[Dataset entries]

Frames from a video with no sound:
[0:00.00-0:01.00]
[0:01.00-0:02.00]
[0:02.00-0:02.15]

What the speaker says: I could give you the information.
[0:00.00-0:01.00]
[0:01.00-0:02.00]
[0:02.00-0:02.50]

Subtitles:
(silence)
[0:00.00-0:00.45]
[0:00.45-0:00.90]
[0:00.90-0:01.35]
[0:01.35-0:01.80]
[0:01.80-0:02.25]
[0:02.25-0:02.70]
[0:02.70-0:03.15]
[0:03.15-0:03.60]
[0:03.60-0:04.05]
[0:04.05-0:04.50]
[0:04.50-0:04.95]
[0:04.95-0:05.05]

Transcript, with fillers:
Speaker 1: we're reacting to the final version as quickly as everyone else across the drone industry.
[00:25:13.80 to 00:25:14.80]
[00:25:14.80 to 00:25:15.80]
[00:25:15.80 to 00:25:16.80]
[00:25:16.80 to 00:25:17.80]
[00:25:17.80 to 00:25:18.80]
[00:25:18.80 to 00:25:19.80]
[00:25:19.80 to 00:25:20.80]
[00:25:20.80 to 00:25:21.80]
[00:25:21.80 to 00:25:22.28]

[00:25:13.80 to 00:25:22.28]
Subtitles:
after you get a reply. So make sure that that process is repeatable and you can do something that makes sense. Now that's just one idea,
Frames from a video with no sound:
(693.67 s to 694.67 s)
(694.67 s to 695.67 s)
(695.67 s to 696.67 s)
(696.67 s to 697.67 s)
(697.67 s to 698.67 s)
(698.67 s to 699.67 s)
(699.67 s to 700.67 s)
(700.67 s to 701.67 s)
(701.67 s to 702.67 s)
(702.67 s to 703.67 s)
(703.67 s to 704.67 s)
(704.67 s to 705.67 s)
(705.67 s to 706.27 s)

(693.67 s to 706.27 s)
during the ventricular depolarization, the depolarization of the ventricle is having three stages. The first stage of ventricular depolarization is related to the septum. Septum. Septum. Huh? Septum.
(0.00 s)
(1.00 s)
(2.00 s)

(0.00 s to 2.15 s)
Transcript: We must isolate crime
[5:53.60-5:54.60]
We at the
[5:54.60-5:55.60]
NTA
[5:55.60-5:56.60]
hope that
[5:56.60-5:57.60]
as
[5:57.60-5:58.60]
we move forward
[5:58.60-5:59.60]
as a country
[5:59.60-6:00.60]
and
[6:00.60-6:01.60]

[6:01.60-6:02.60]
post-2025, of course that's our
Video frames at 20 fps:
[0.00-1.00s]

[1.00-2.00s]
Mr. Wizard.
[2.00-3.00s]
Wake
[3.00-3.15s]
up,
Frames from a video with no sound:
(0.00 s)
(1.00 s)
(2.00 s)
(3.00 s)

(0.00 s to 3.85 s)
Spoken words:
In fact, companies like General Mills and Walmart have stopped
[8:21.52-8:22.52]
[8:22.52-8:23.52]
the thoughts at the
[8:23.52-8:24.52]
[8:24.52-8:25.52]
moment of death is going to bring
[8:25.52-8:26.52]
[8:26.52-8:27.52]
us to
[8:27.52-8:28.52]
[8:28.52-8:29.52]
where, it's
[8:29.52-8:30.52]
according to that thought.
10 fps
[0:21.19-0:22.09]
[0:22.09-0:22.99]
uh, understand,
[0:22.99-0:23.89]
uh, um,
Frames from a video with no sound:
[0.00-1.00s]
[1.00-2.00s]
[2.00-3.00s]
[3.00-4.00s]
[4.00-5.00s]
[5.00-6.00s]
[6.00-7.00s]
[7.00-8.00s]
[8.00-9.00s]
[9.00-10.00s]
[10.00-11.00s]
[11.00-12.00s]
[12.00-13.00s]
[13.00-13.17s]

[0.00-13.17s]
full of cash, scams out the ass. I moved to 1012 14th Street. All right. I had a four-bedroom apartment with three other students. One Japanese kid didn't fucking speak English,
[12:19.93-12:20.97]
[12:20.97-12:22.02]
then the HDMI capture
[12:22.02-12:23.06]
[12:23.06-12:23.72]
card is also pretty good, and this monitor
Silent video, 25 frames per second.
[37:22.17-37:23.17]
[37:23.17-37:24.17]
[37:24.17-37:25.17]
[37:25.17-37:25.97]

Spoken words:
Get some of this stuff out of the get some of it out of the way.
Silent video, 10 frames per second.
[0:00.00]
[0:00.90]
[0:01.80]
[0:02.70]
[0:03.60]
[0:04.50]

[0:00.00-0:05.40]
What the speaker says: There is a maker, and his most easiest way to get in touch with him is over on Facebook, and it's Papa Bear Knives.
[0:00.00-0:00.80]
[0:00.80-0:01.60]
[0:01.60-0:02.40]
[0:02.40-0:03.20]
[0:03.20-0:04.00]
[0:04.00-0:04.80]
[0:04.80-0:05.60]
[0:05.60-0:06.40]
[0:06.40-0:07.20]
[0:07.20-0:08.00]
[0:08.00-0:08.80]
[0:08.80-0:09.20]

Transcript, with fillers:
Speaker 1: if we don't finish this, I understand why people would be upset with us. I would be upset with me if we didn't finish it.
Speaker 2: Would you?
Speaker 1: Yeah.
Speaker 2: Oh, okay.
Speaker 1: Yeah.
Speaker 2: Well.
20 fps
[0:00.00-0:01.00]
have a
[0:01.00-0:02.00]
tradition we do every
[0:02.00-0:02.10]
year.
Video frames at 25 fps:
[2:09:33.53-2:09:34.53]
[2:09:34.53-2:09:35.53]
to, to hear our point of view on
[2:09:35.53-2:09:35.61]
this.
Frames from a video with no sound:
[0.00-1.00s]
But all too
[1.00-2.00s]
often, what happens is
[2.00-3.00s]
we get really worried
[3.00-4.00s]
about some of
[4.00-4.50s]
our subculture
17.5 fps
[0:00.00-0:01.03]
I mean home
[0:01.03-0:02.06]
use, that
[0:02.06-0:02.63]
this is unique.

## Task to carry out
Whenever "Silent" occurs in a line of the entries, copy that line.

## The completed task
Silent video, 25 frames per second.
Silent video, 10 frames per second.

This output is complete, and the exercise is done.